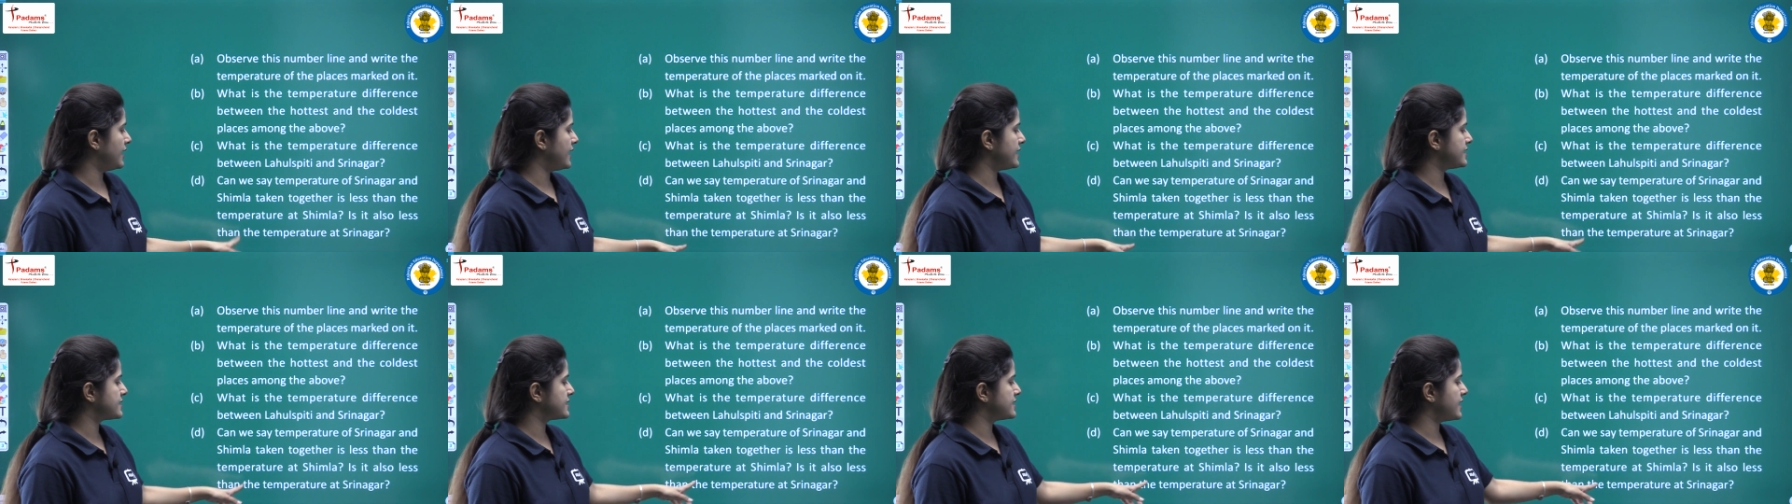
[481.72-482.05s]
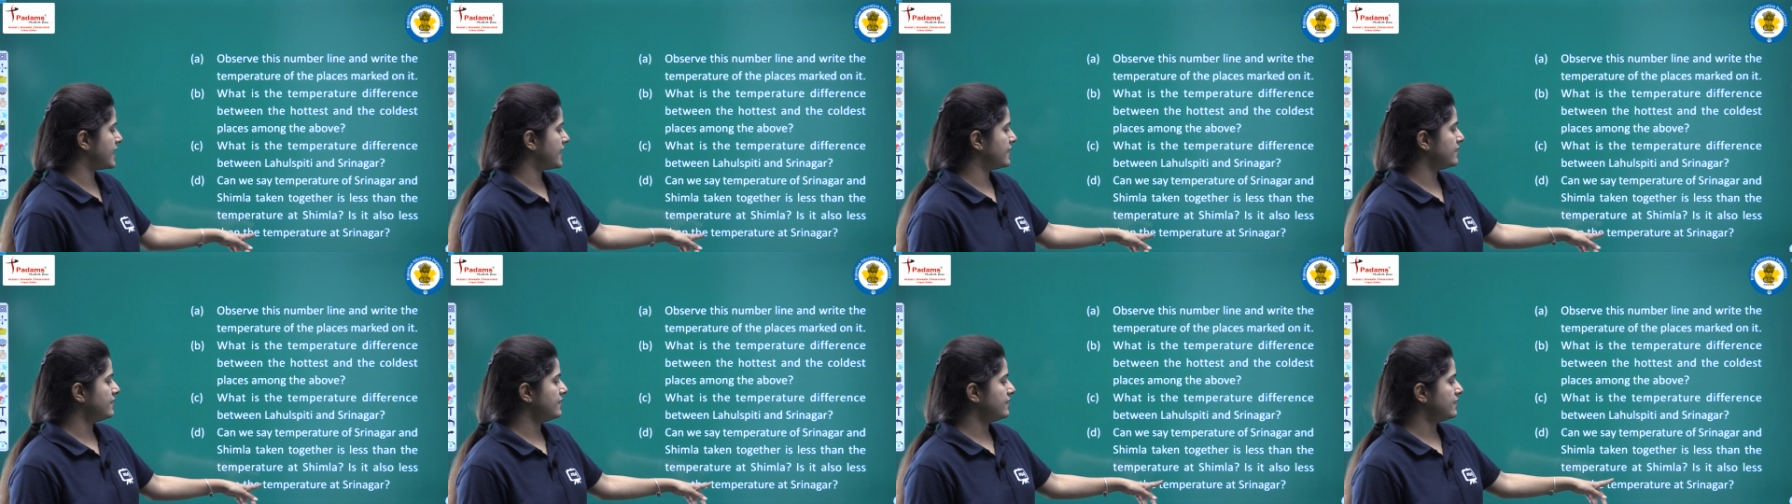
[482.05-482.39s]
less
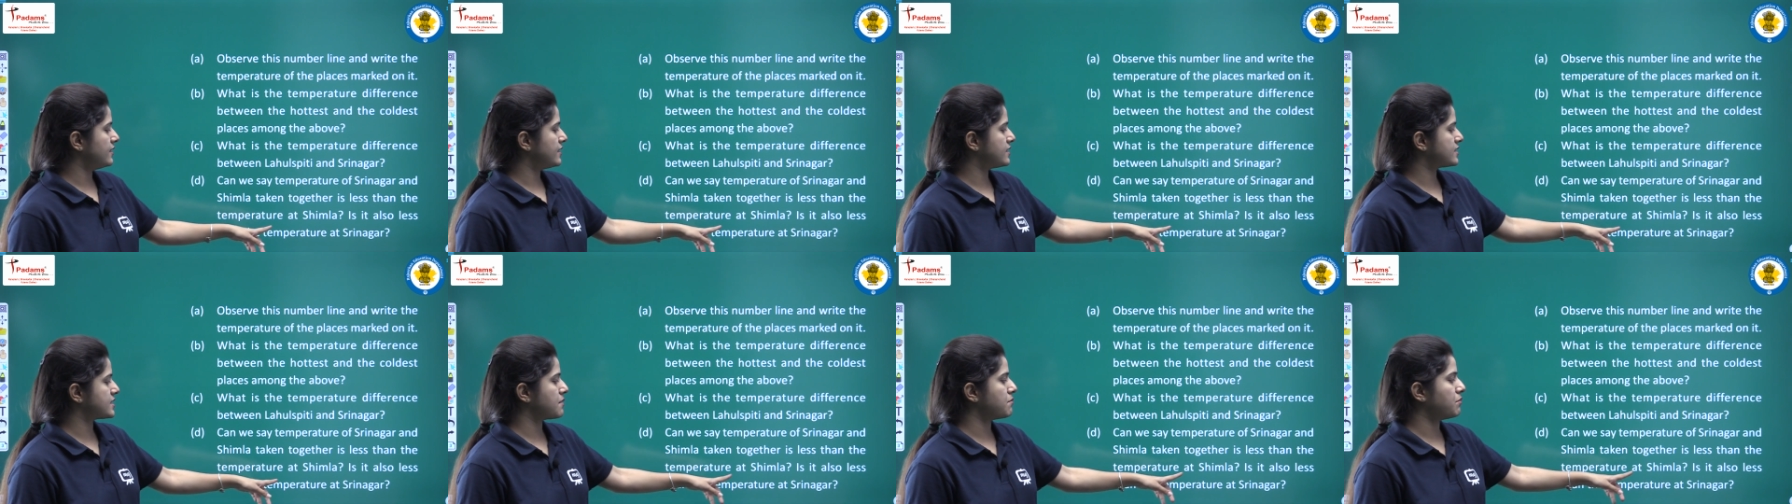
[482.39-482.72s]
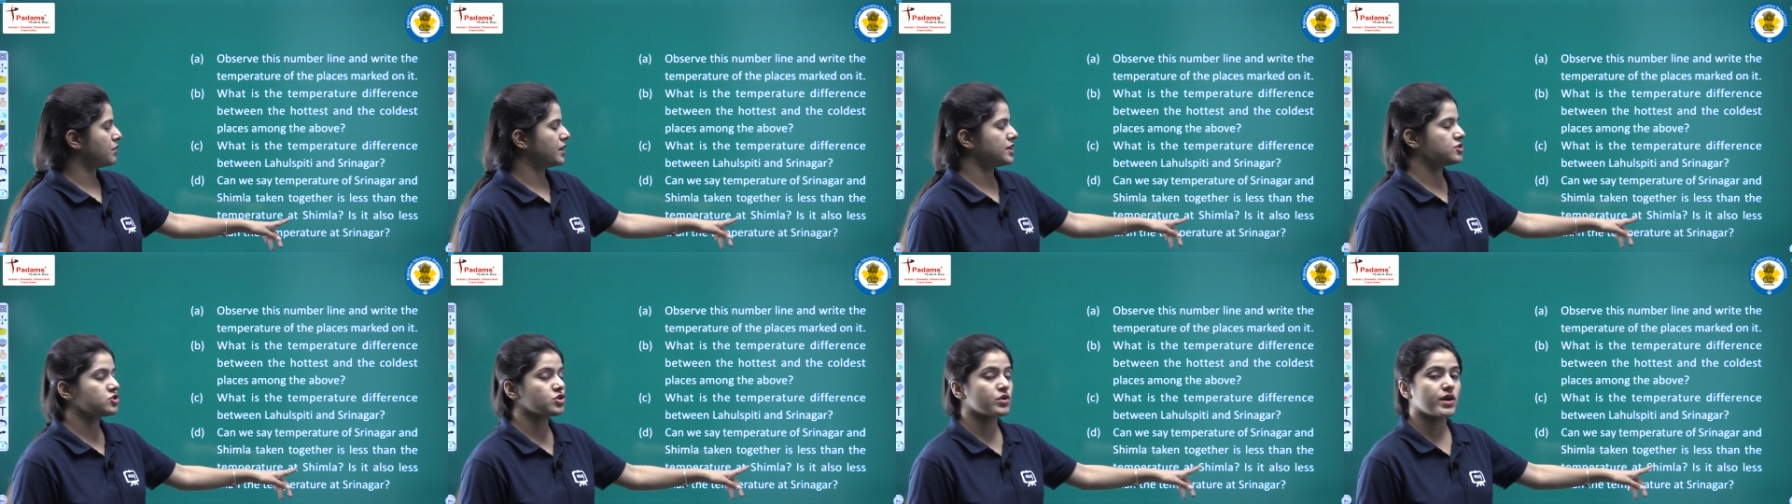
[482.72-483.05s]
than the
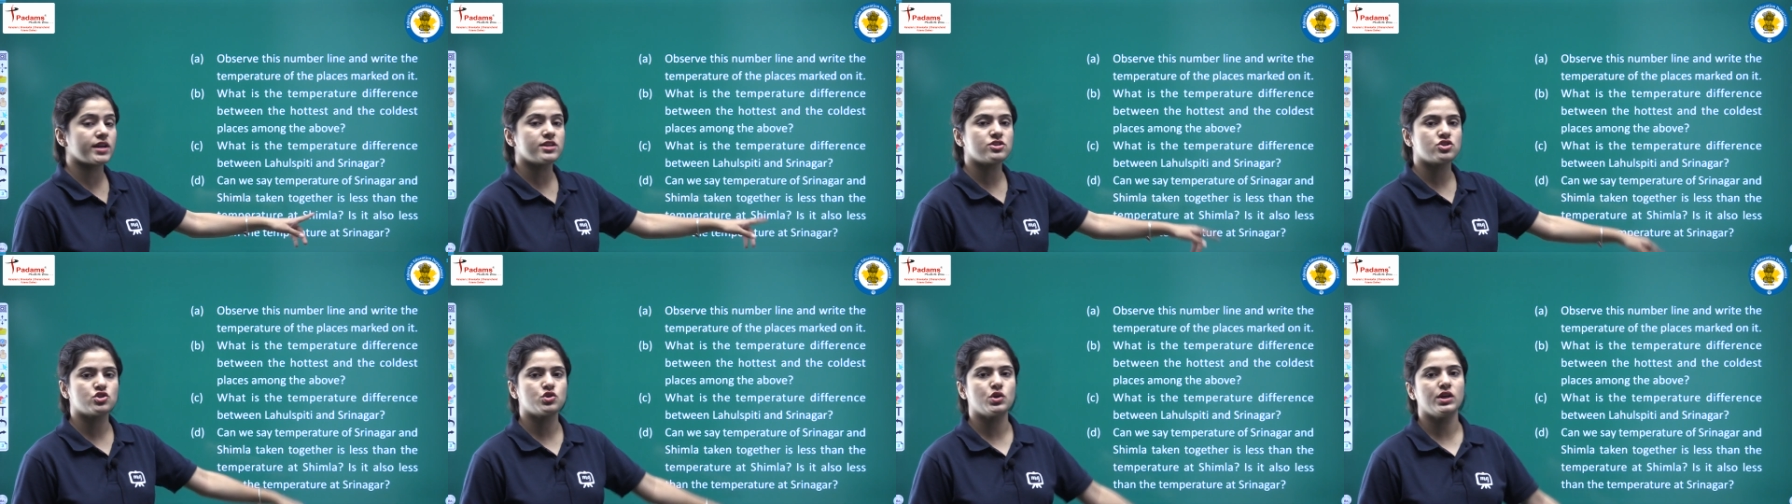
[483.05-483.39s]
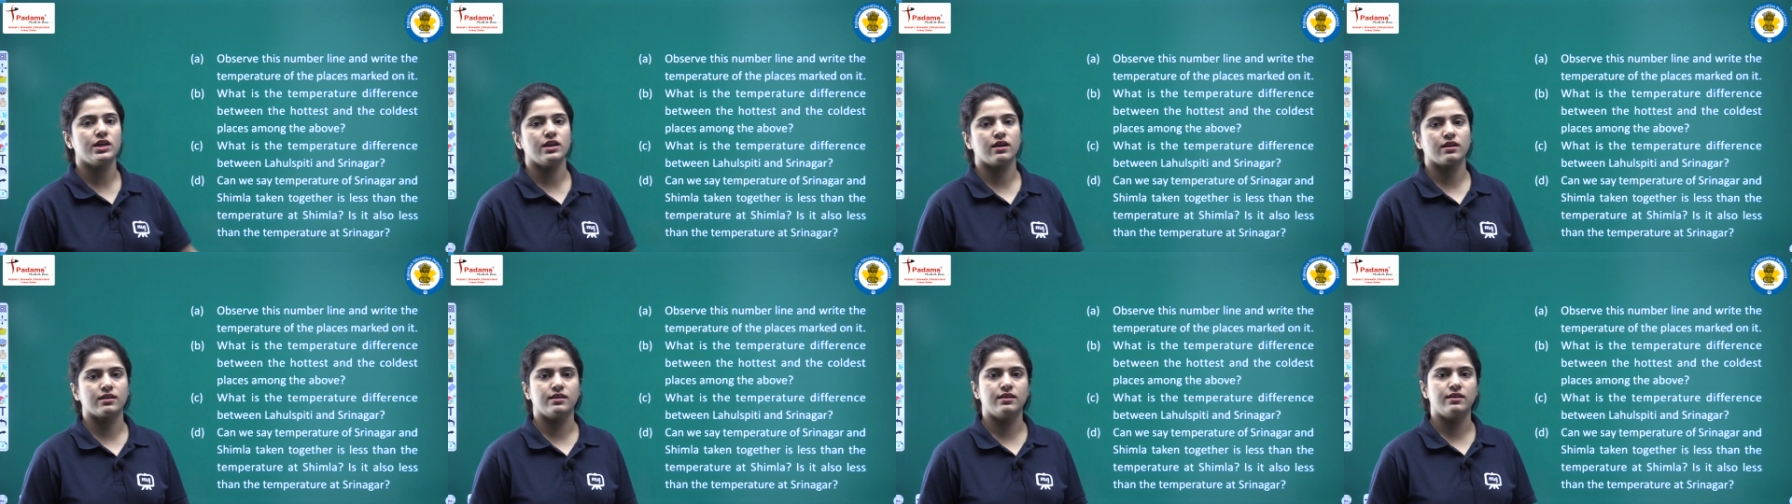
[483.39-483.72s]
temperature at
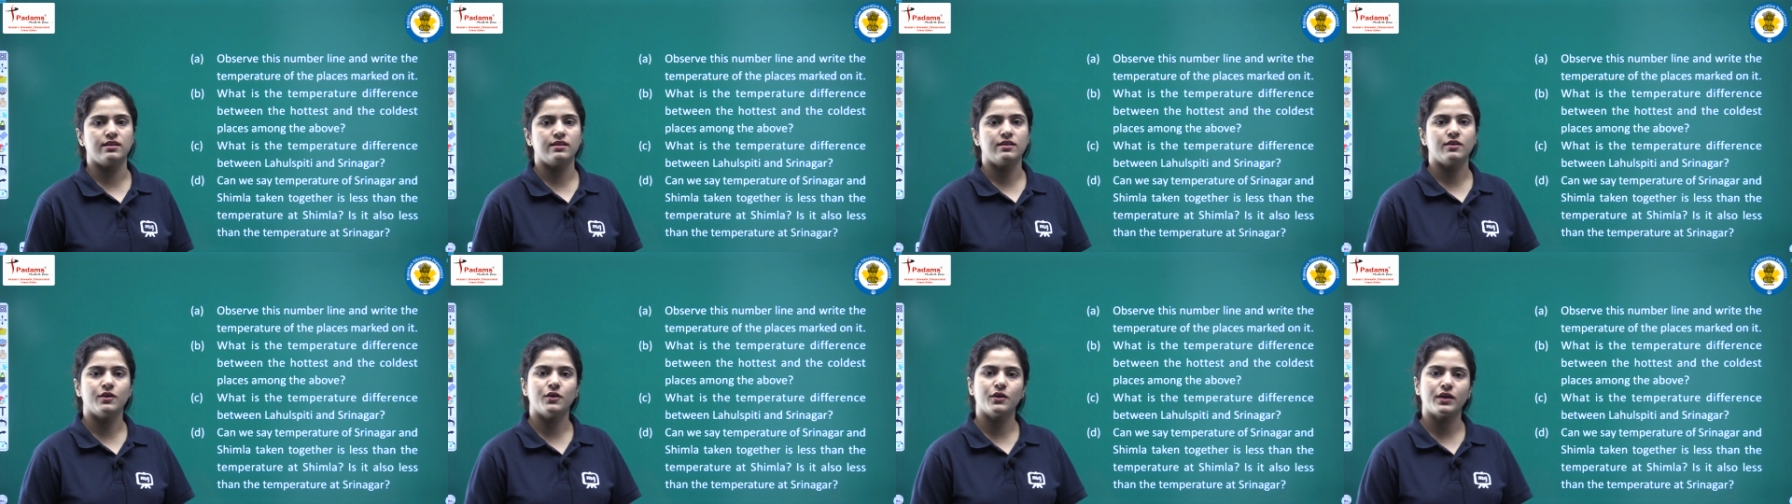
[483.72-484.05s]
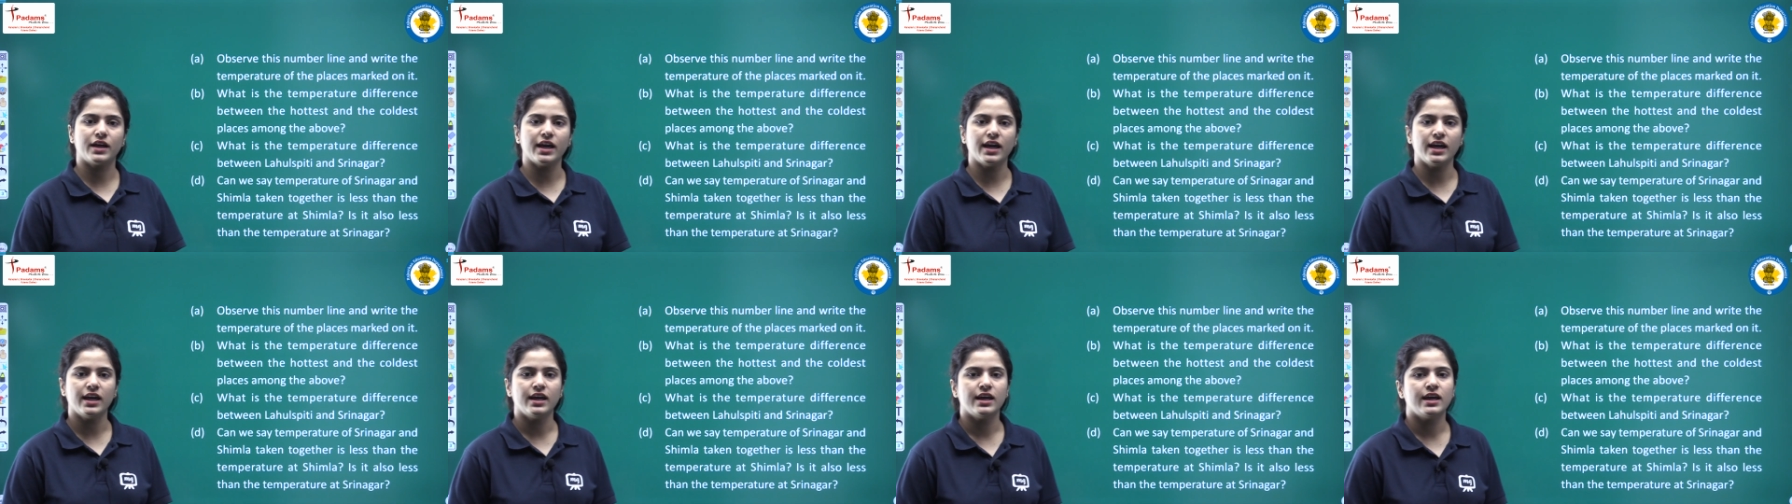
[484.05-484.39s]
Srinagar?
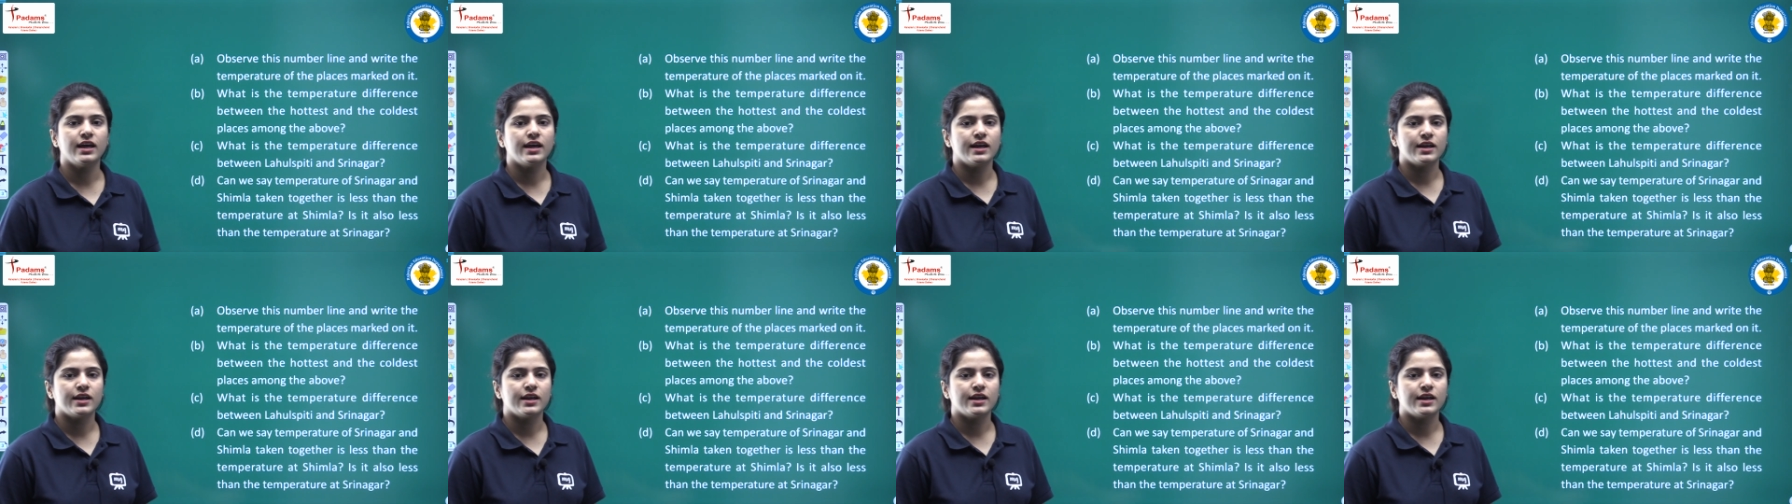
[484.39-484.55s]
Okay.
··········
Each of the lines above should be transcribed exactly; no image is to be copied.

**Your response:**
[481.72-482.05s]
[482.05-482.39s]
less
[482.39-482.72s]
[482.72-483.05s]
than the
[483.05-483.39s]
[483.39-483.72s]
temperature at
[483.72-484.05s]
[484.05-484.39s]
Srinagar?
[484.39-484.55s]
Okay.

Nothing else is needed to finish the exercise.